## The task
Only an exact copy of the entries, stripped of pictures, will serve as the answer.

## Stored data

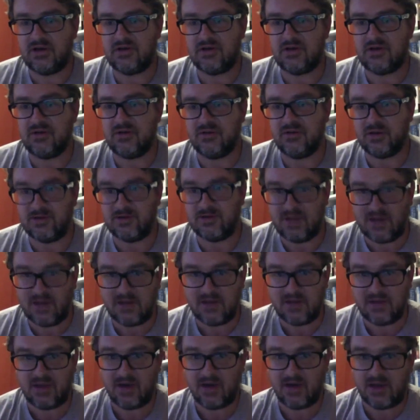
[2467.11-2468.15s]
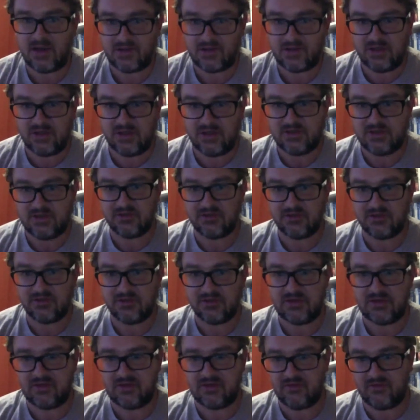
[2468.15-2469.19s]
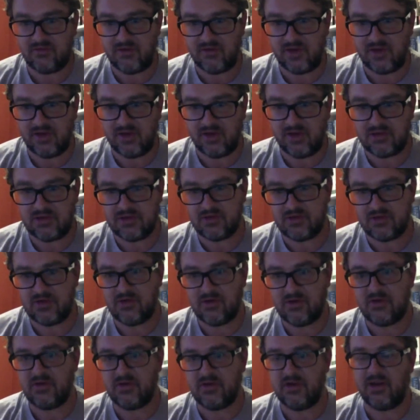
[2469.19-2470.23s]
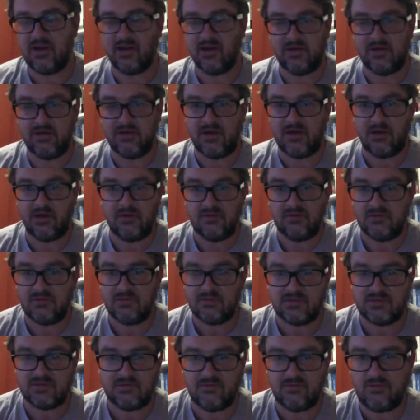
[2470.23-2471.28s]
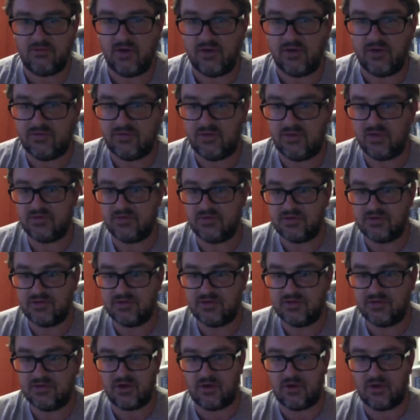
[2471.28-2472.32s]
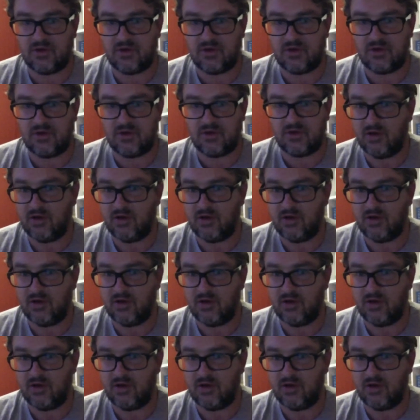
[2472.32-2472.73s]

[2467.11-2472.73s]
Because they actually still catch the fish in 5 tons at a time or whatever,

## Completed exercise
[2467.11-2468.15s]
[2468.15-2469.19s]
[2469.19-2470.23s]
[2470.23-2471.28s]
[2471.28-2472.32s]
[2472.32-2472.73s]

[2467.11-2472.73s]
Because they actually still catch the fish in 5 tons at a time or whatever,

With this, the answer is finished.